**Your instructions:**
With pictures left out, please repeat word for word the lines from the one containing "[00:00:01.00 to 00:00:02.00]" through the end of the records.

---+---

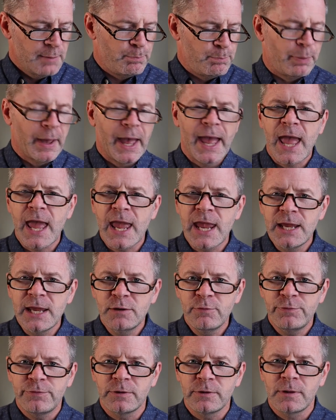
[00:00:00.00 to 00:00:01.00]

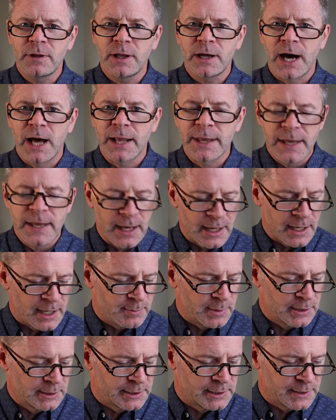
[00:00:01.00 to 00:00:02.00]
painful
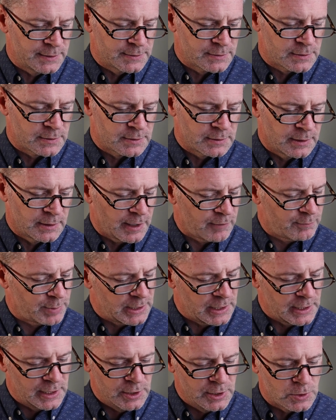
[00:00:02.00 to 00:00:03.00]
anomalies have
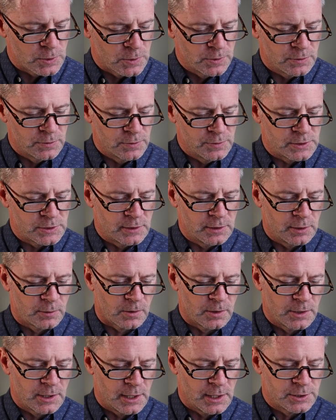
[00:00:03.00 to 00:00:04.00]
been introduced into
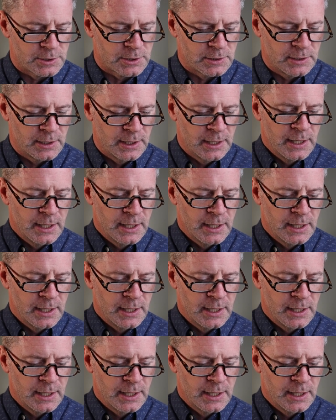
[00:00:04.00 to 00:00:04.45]
creation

---+---

**Result below:**
[00:00:01.00 to 00:00:02.00]
painful
[00:00:02.00 to 00:00:03.00]
anomalies have
[00:00:03.00 to 00:00:04.00]
been introduced into
[00:00:04.00 to 00:00:04.45]
creation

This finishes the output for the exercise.